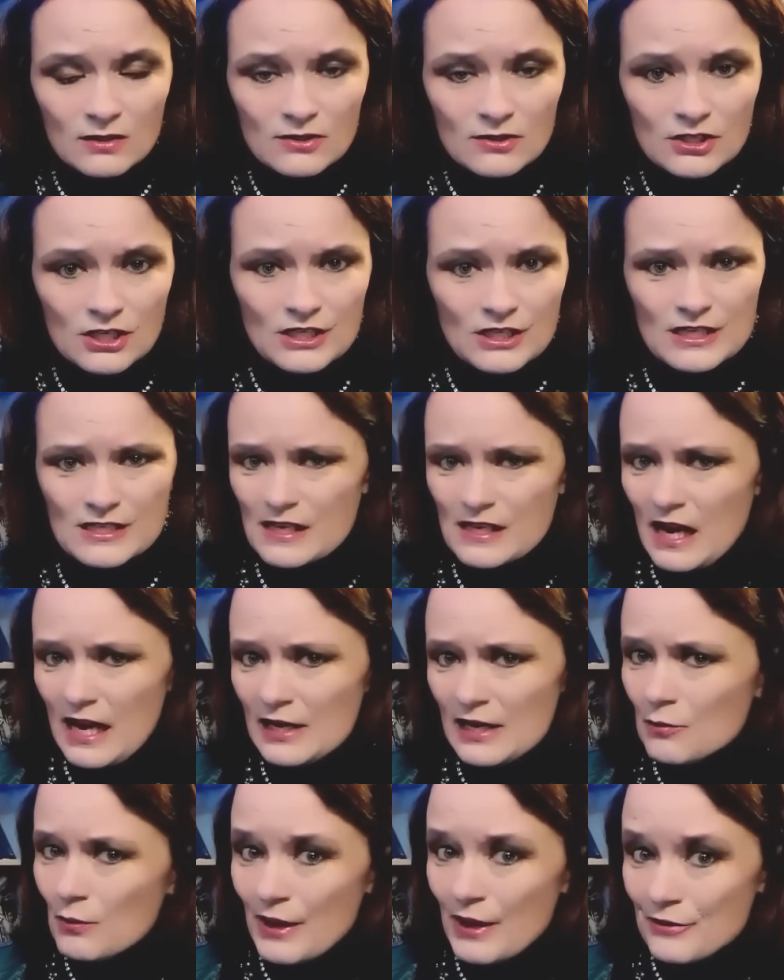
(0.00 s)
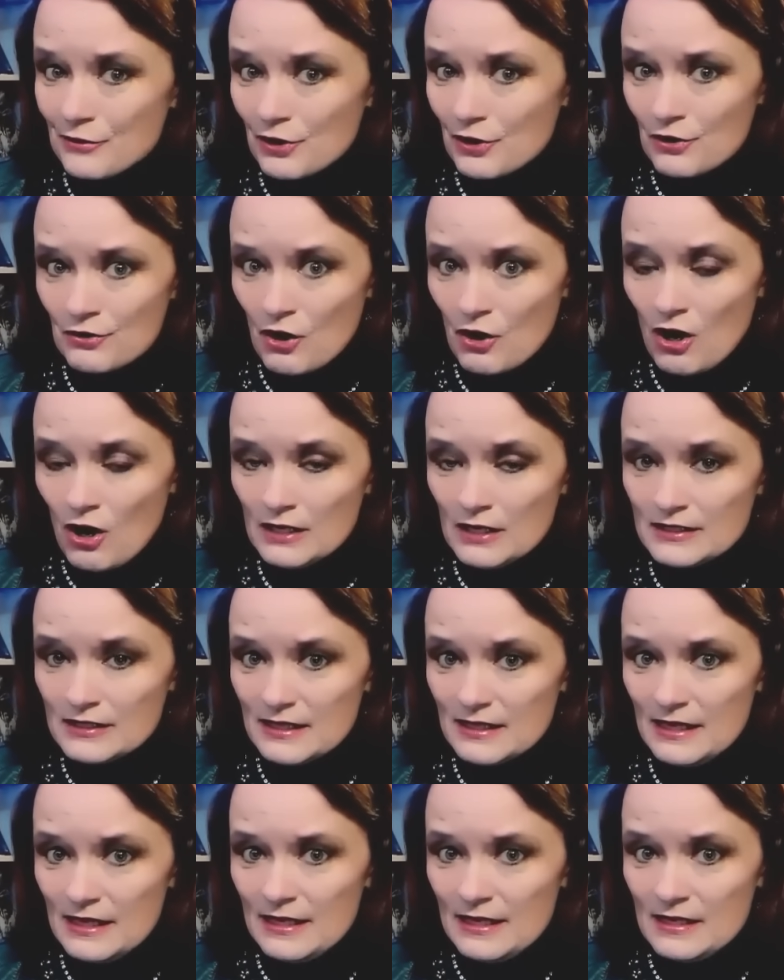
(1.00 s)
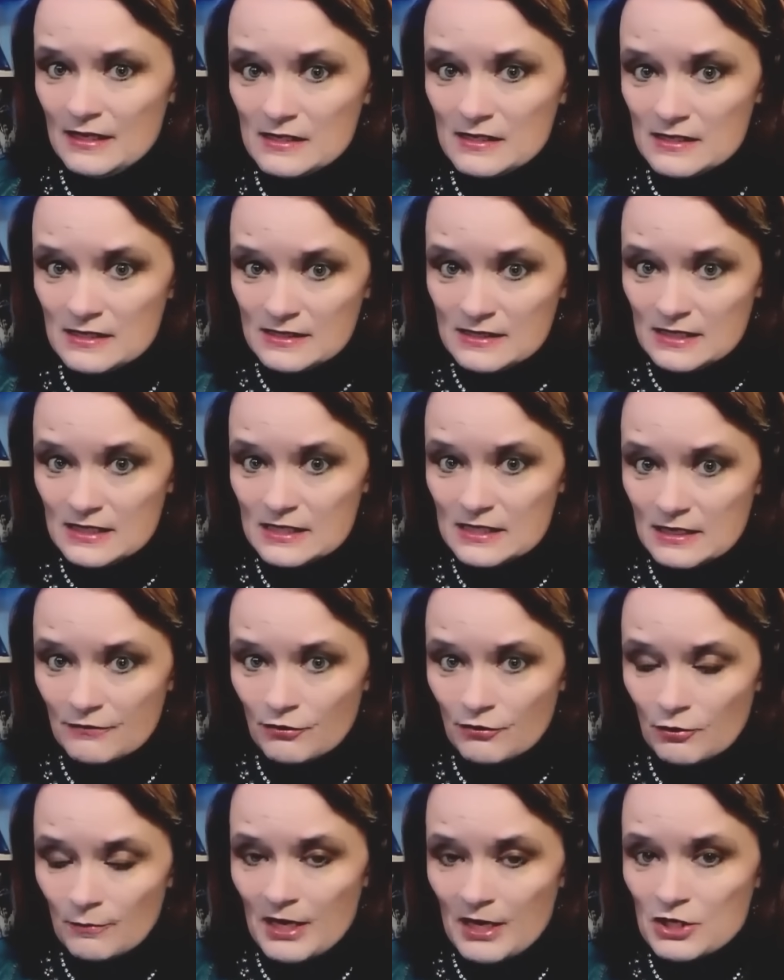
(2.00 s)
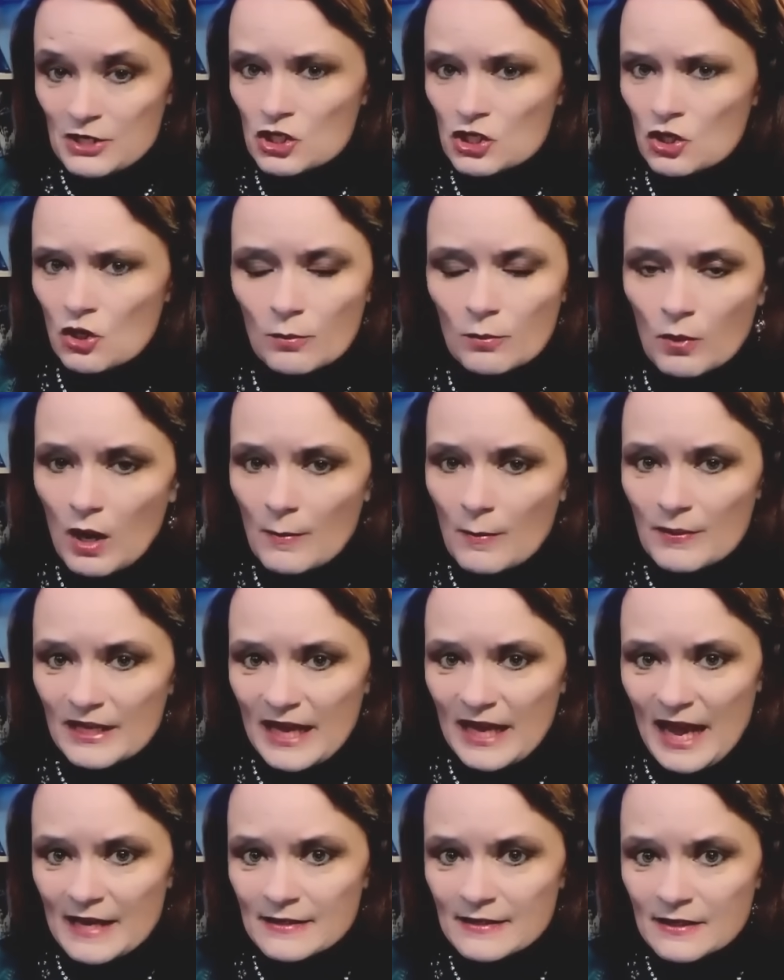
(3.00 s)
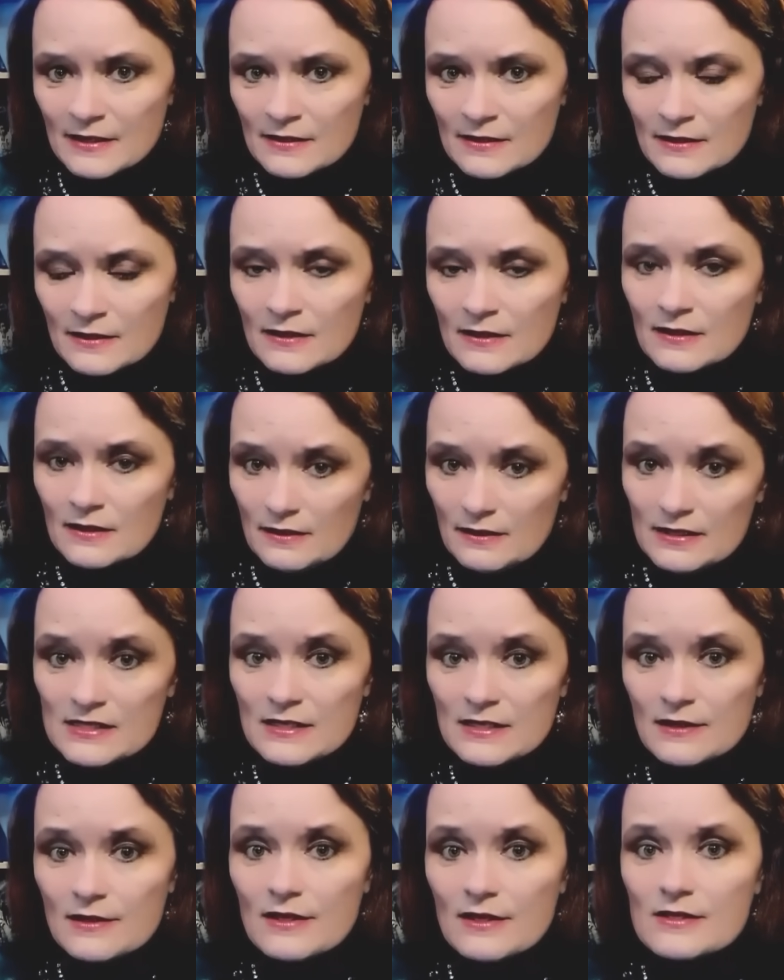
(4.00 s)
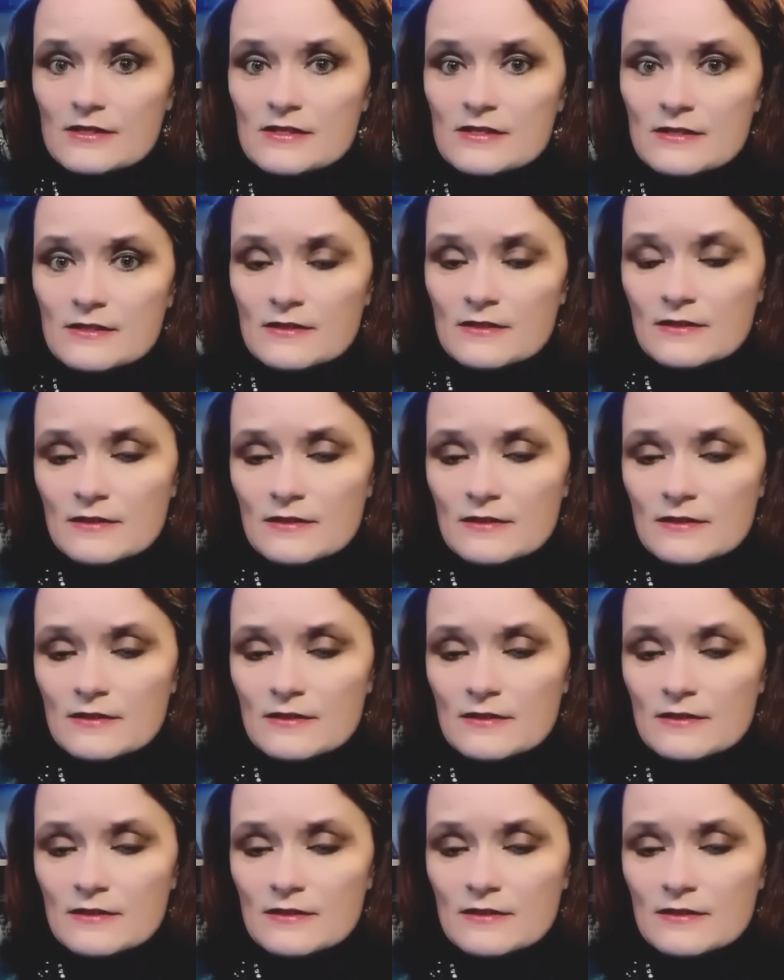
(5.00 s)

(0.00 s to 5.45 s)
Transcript: to decide whether or not it is disinformation or propaganda. Listen to this.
____________
__WORK REQUEST__. Output, word for word, the full listing above, with no pictures.

__RESPONSE TO THE TASK__.
(0.00 s)
(1.00 s)
(2.00 s)
(3.00 s)
(4.00 s)
(5.00 s)

(0.00 s to 5.45 s)
Transcript: to decide whether or not it is disinformation or propaganda. Listen to this.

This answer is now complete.